TASK REQUIREMENTS: An exact copy of every entry is needed, without the pictures.

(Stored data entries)

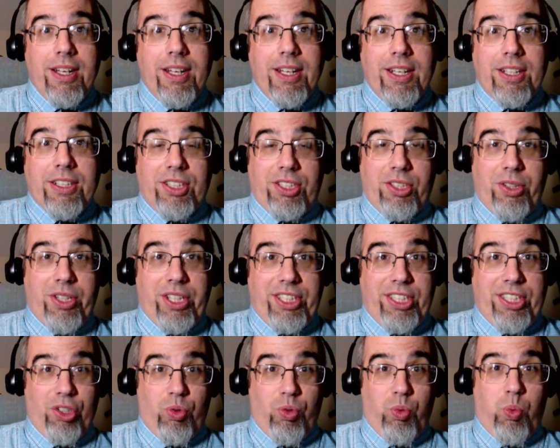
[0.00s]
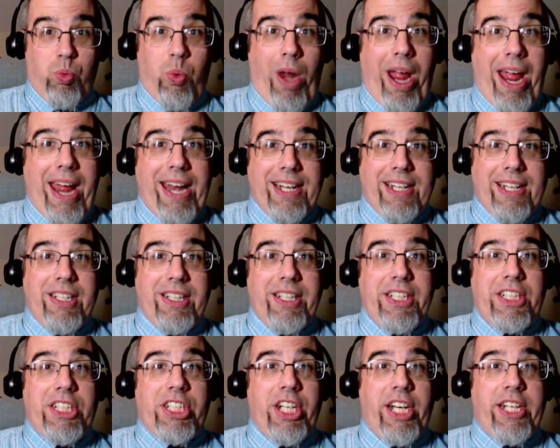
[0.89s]
So this is
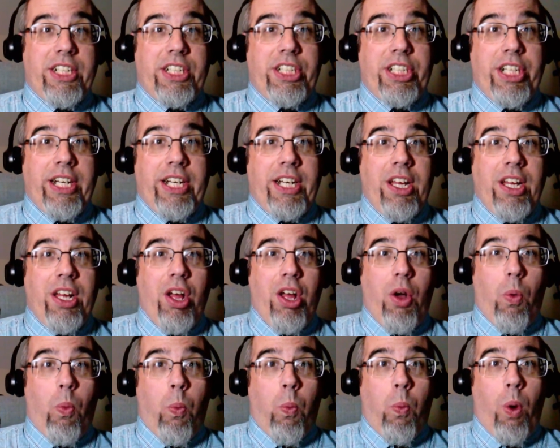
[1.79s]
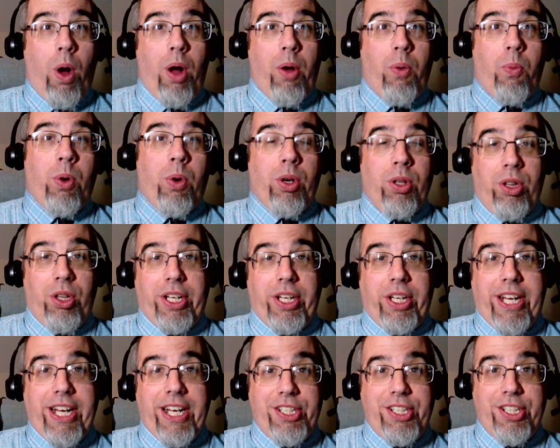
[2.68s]
radically changing what we're
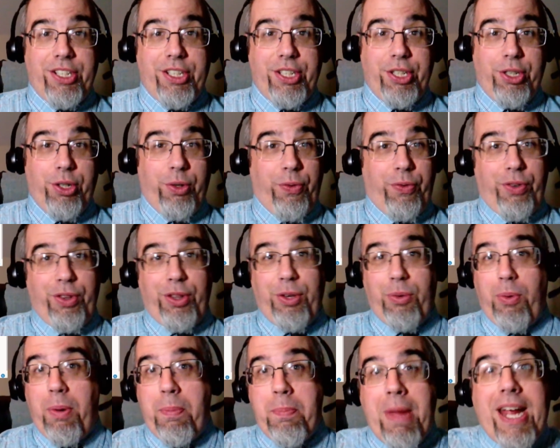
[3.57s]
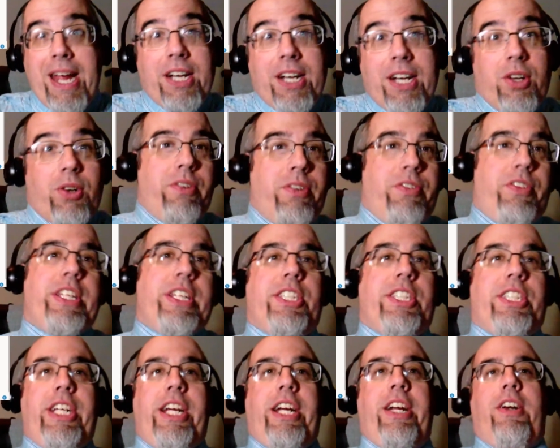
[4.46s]
looking to do for the remainder of
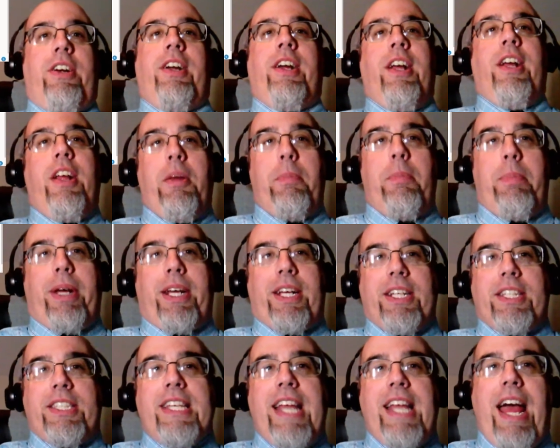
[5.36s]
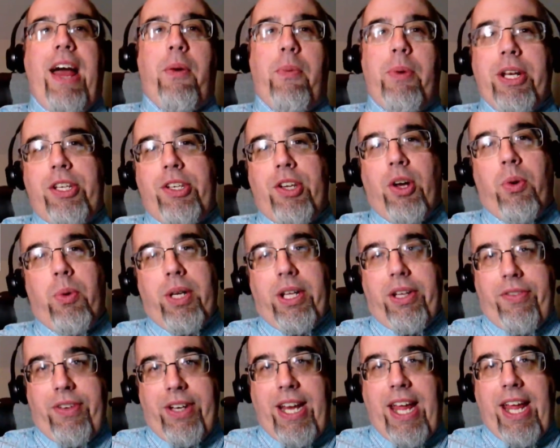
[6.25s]
this year because now we don't
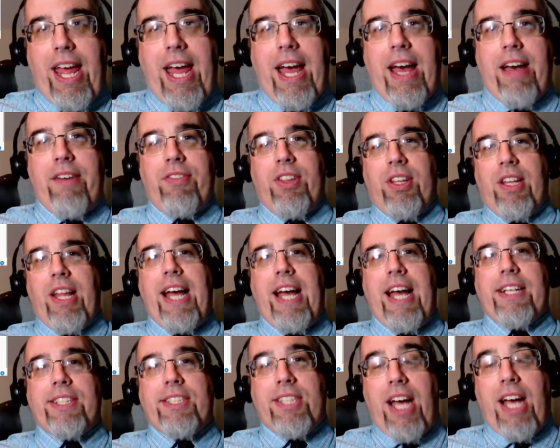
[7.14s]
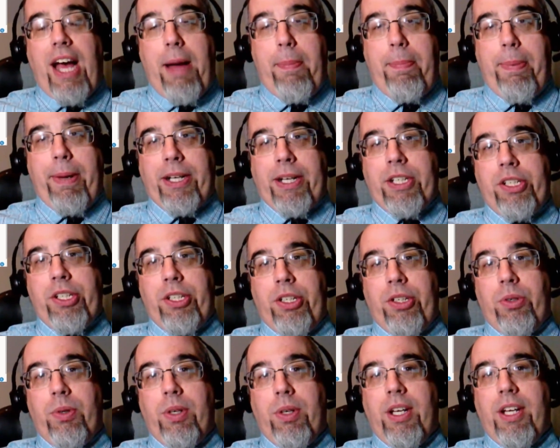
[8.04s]
even have the last topic to
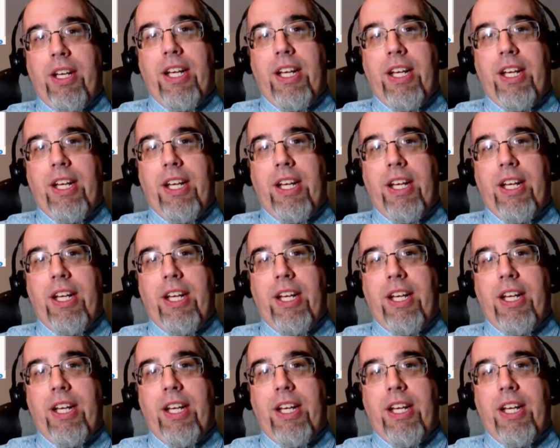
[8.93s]
do.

SOLUTION BELOW:
[0.00s]
[0.89s]
So this is
[1.79s]
[2.68s]
radically changing what we're
[3.57s]
[4.46s]
looking to do for the remainder of
[5.36s]
[6.25s]
this year because now we don't
[7.14s]
[8.04s]
even have the last topic to
[8.93s]
do.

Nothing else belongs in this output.